Problem Description

You need to find and count all special substrings in a given string that meet two specific criteria:

1. The substring must contain only vowels ('a', 'e', 'i', 'o', 'u')
2. The substring must contain all five vowels at least once

A substring is a continuous sequence of characters from the original string. For example, in the string "hello", some substrings are "h", "he", "ell", "llo", etc.

The task is to count how many such "vowel substrings" exist in the input string word.

For example:

• If word = "aeiouu", there are 2 valid vowel substrings: "aeiou" and "aeiouu" (both contain all 5 vowels and only vowels)
• If word = "unicornarihan", there are 0 valid vowel substrings (no substring contains all 5 vowels using only vowel characters)

The solution works by:

1. Checking every possible starting position i in the string
2. For each starting position, extending rightward character by character
3. Tracking which vowels have been seen using a set t
4. If a non-vowel is encountered, stopping the current extension
5. When all 5 vowels are present (checked by len(t) == 5), counting it as a valid vowel substring
6. Continuing to extend rightward to find more valid substrings from the same starting position

The time complexity is O(n²) where n is the length of the string, since we examine all possible substrings that contain only vowels.

Intuition

The key insight is that we need to find substrings that satisfy two constraints simultaneously: containing only vowels AND containing all five vowels. This suggests we need to track two things as we explore substrings: whether each character is a vowel, and which vowels we've seen so far.
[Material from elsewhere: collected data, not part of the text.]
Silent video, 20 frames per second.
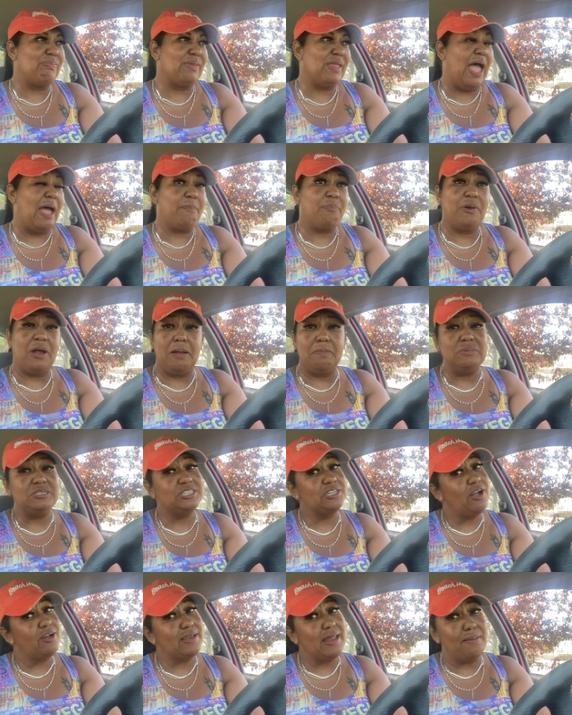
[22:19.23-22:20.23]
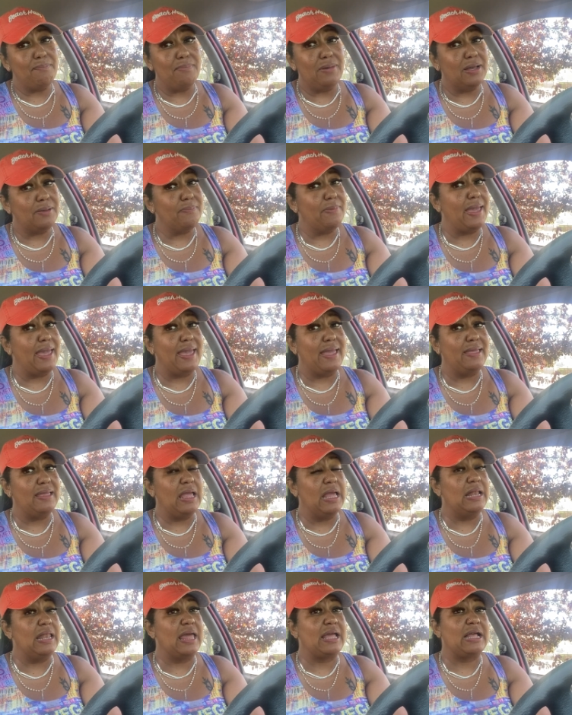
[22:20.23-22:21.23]
I promised y'all that mukbang.
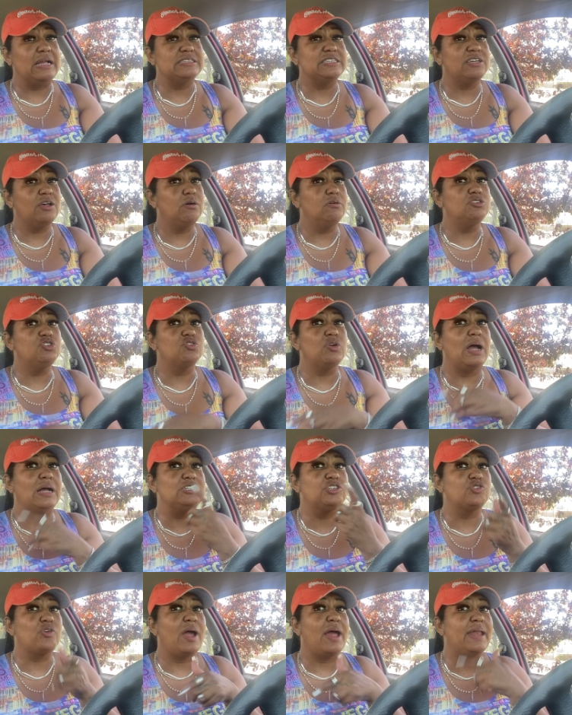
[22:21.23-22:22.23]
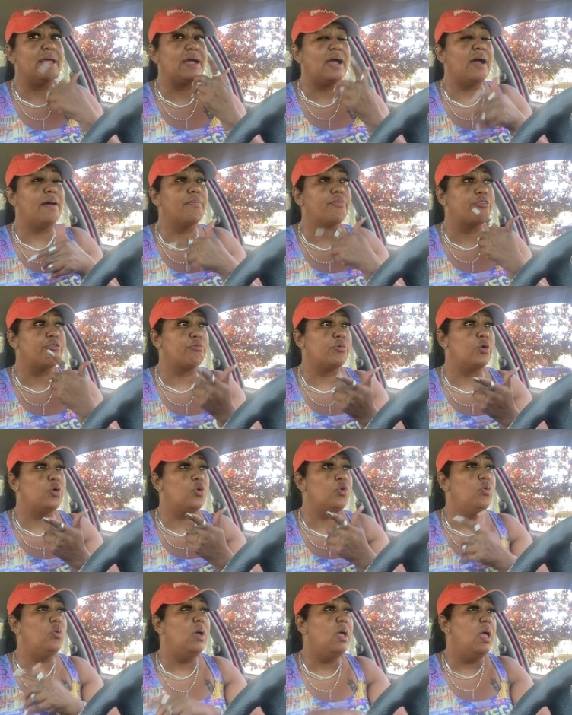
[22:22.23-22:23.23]
And like I told you, I try to come
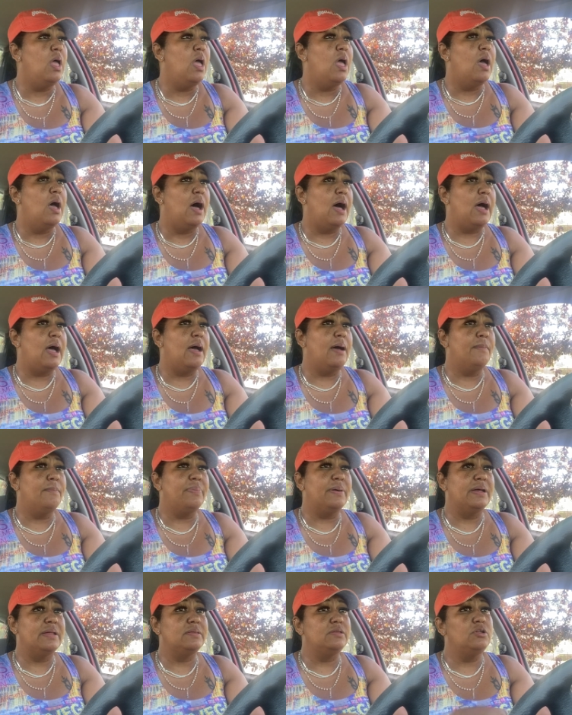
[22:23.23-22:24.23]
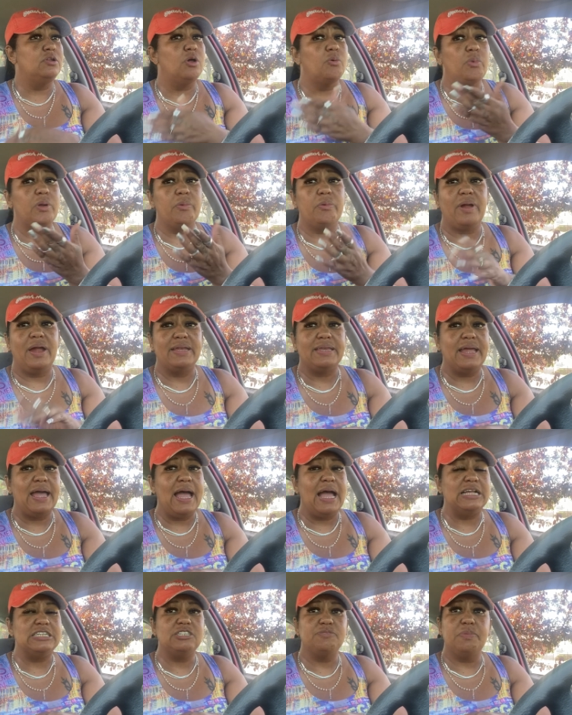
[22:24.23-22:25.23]
through. Uh, but, you know, we were at the
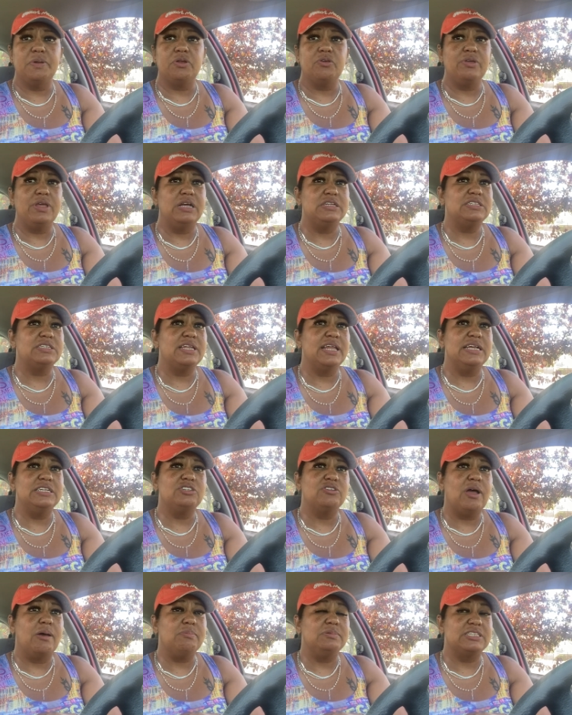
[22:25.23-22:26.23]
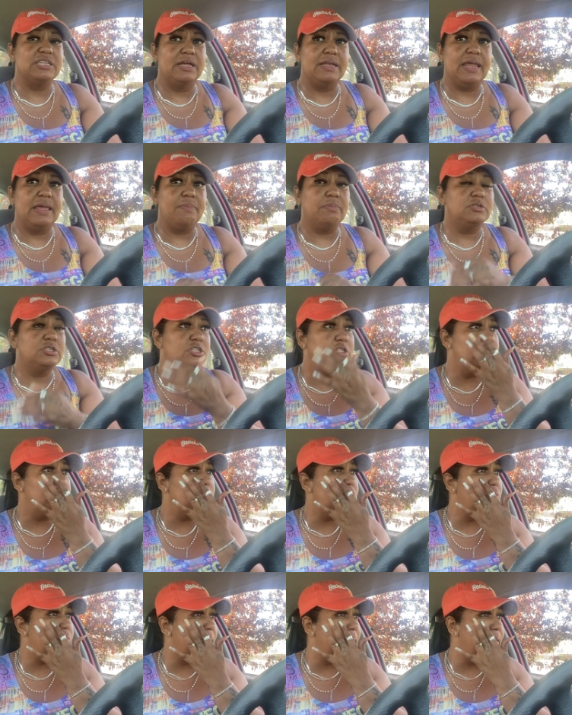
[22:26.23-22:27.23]
hospital yesterday, so I was unable to
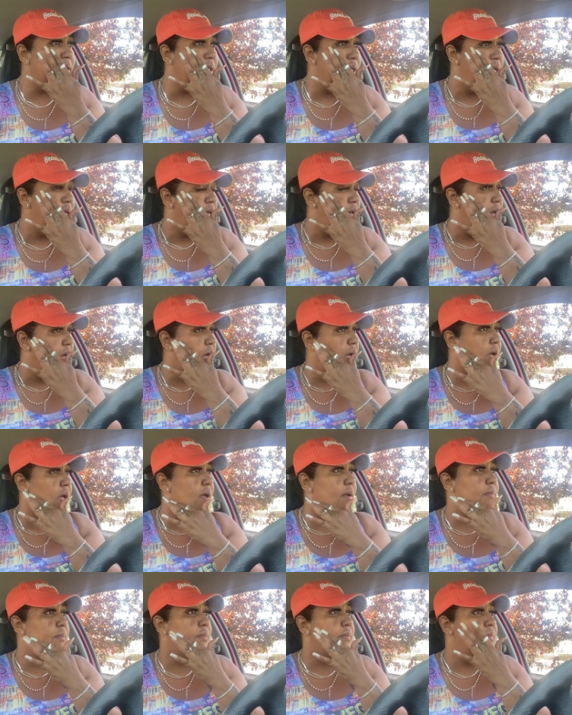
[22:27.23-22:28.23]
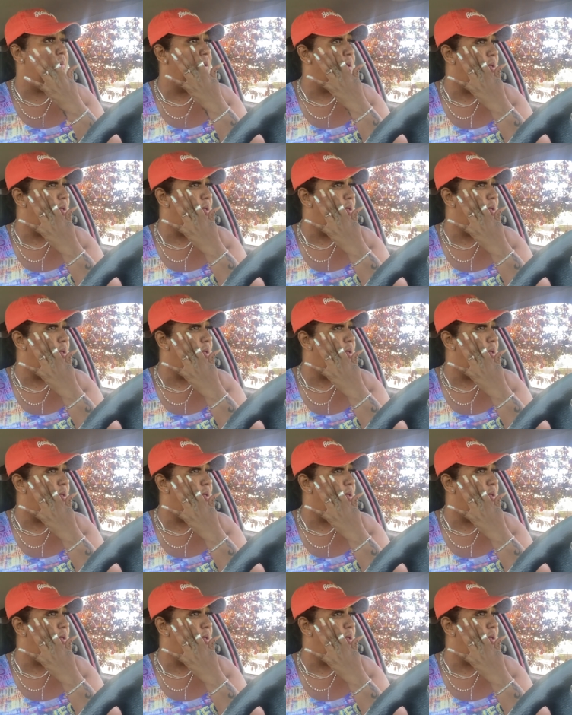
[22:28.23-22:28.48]
do it. Um,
Since we need contiguous substrings, a natural approach is to consider all possible starting positions and extend from each one. For any starting position i, we can try to extend the substring by adding characters one by one to the right.
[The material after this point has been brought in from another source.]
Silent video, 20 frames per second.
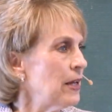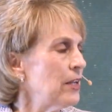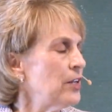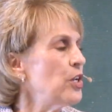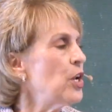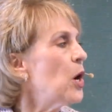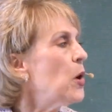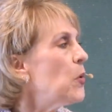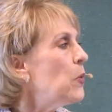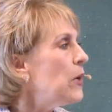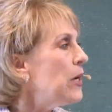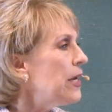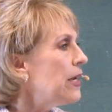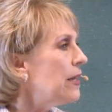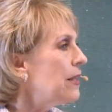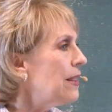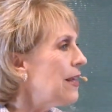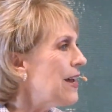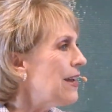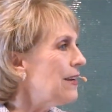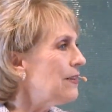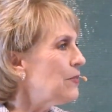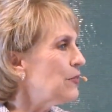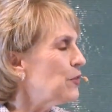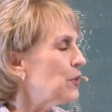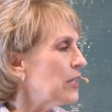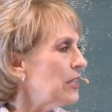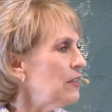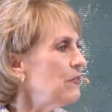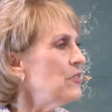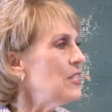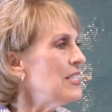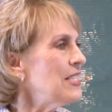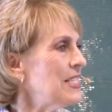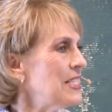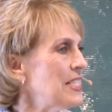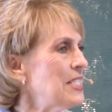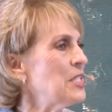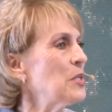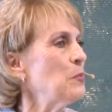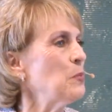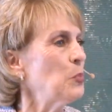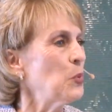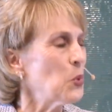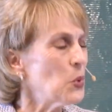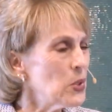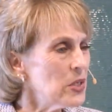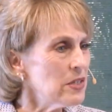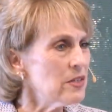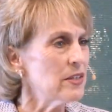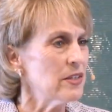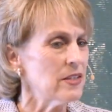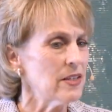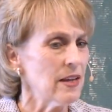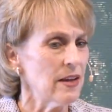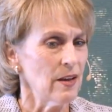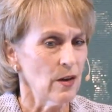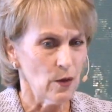Knowing that forgiveness is important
Why does this make sense? Because:

1. If we hit a consonant at any point, we know that no substring starting at i and extending beyond that consonant can be valid (it would contain a non-vowel)
2. We need to keep track of which vowels we've collected so far - a set is perfect for this since it automatically handles duplicates
3. Once we have all 5 vowels in our set, every extension that still contains only vowels gives us another valid substring

The beauty of this approach is its simplicity - we don't need complex data structures or algorithms. We just systematically check every possible vowel-only substring and count those that contain all five vowels.
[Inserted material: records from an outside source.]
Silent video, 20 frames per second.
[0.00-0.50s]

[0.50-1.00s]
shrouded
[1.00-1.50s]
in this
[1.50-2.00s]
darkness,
The condition len(t) == 5 is elegant because it automatically tells us when we've seen all five distinct vowels (since the set only stores unique elements). Every time this condition becomes true as we extend our substring, we've found another valid vowel substring to count.

This brute force approach works well here because the constraint (containing only vowels) naturally limits how far we need to search from each starting position - we stop as soon as we hit a consonant.

Solution Approach

The solution uses a brute force enumeration approach combined with a hash table (set) to track vowels.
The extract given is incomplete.